Un millier d’aides-ménagères insatisfaites ont manifesté

Malgré le mauvais temps, un millier d’aides-ménagères se sont rassemblées ce jeudi matin à la gare de Bruxelles-Nord pour se faire entendre.

La protestation, soutenue par les trois syndicats (CSC, FGTB, CGSLB), va les conduire dans quelques grandes entreprises, où elles vont renforcer leurs revendications d’augmentation salariale.

À 11h, les aides-ménagères se sont rendues chez Tempo-Team, une grande entreprise qui, selon les militants, a les moyens de payer une augmentation de salaire. Puis à midi, un arrêt était prévu à Federgon, la fédération des prestataires de services en matières de ressources humaines.

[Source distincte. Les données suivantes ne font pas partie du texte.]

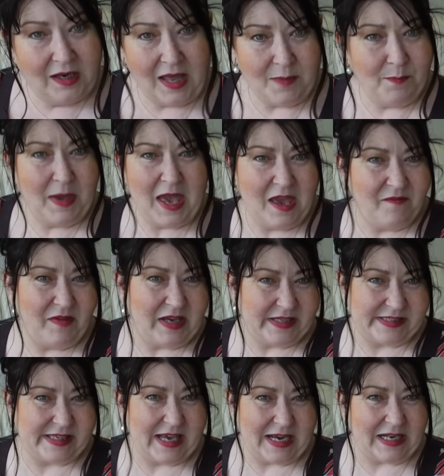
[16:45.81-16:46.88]
like
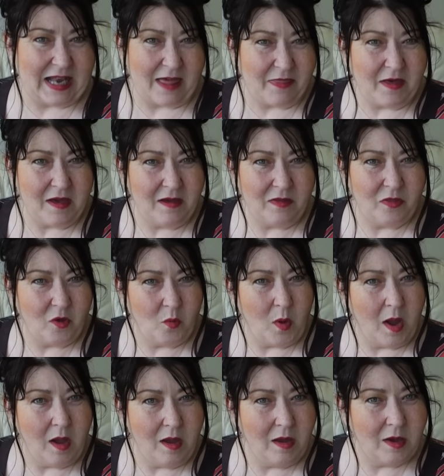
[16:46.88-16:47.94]
PVC leather they
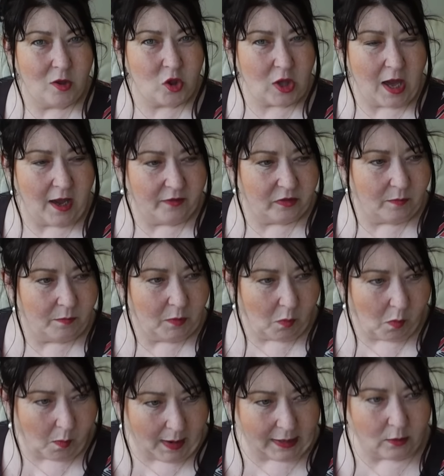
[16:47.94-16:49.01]
were and she had them, they
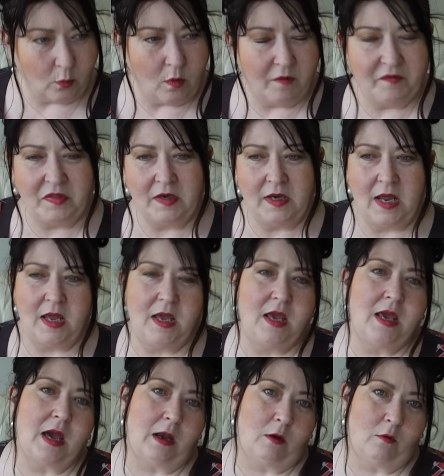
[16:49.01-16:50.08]
were white over the
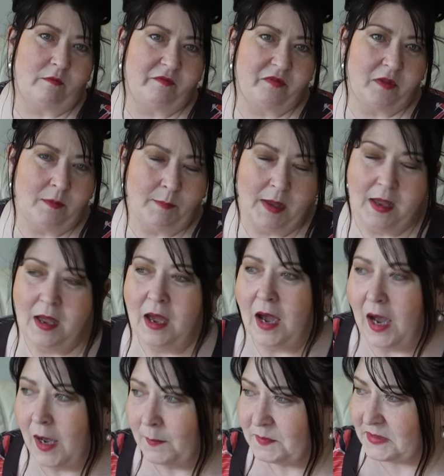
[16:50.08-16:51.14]
knee. I loved them,
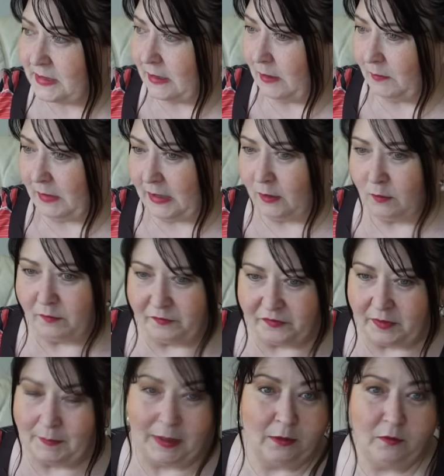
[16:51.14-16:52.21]
absolutely
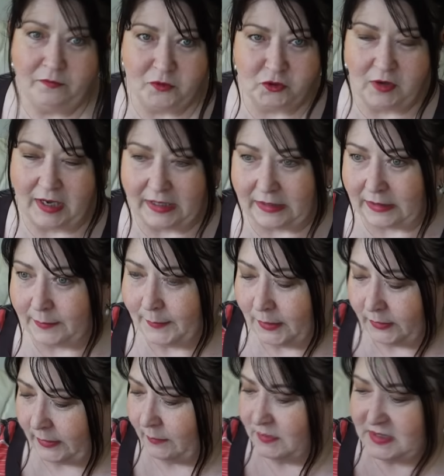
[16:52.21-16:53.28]
loved them. I loved trying them
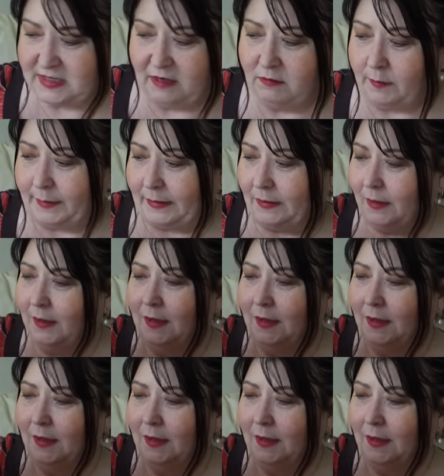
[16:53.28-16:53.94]
on, I was terrible.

Les organisateurs espéraient plus d’une centaine de manifestants, mais il y en avait bien plus. «Au départ, nous avions fourni cinq bus, mais il s’est avéré qu’il y en avait 23. Il y a environ 1.200 personnes inscrites. Beaucoup d’entre elles ont des factures impayées et des problèmes d’argent. Il est nécessaire de changer les choses. Nombreux sont ceux qui ont dit qu’ils aimeraient faire la grève, mais qu’ils ne peuvent pas se permettre de perdre un demi euro et qu’ils devaient continuer à travailler», a déclaré Issam Benali, secrétaire fédéral de la FGTB.

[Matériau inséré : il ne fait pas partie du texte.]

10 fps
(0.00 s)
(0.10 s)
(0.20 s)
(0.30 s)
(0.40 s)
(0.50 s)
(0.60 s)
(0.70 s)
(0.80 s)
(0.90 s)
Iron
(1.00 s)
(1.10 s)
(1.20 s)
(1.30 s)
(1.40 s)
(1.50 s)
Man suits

Les quelque 145.000 aides-ménagères et employés des ateliers de repassage qui sont payés avec des titres-services – conformément aux négociations salariales interprofessionnelles du début de l’année – demandent une augmentation salariale de 1,1%. Les employeurs ne veulent pas aller au-delà d’une prime nette unique. Selon les syndicats, cela représenterait à peine plus de 65 euros pour la majorité des travailleurs.

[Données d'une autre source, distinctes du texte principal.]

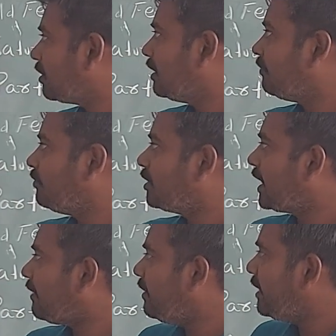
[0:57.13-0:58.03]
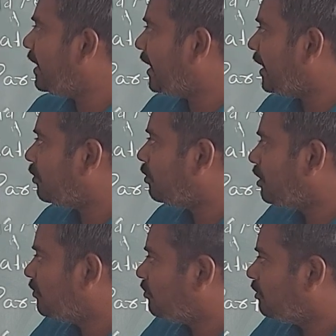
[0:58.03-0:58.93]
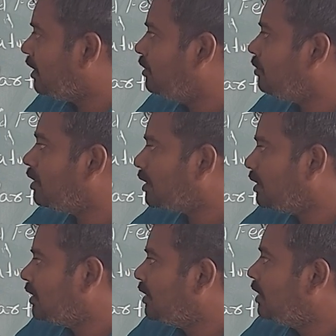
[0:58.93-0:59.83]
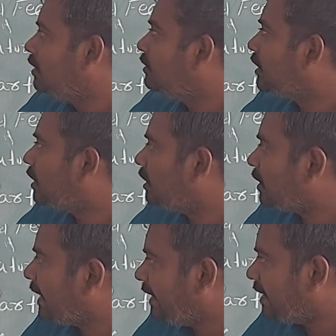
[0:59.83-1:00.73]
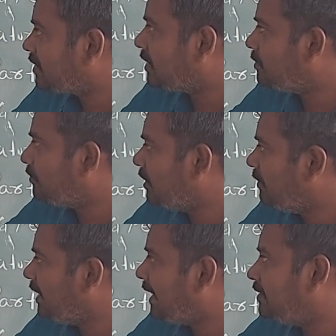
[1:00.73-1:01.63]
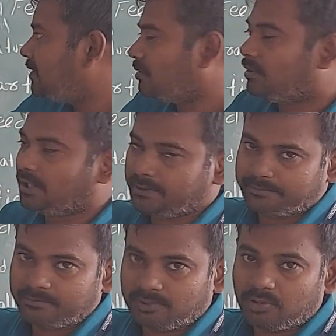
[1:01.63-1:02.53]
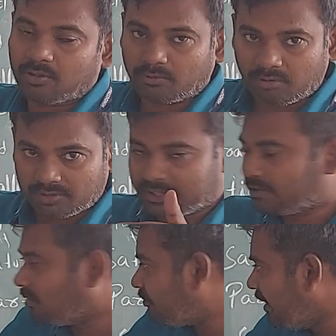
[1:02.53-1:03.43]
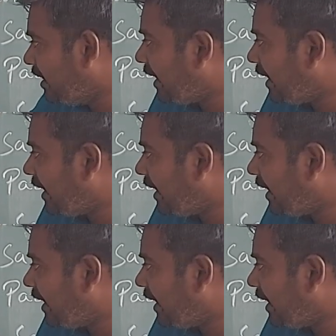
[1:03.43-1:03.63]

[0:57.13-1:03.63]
you are having a cold fluid, the intercept will be like this only. Your cold, that is your feed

L’employeur dit comprendre l’action, mais renvoie en même temps la balle aux gouvernements. «Nous comprenons la demande légitime des travailleurs, mais cela reste une question sectorielle. D’autre part, c’est aussi une question importante pour les gouvernements, car ils ont contribué à la mise en place du système des titres-services. Les augmentations salariales sectorielles ne sont pas compensées par les gouvernements, et elles grignotent la marge des entreprises. C’est une question de qualité de vie du secteur», a expliqué Tom Van de Vreken, porte-parole de Tempo-Team.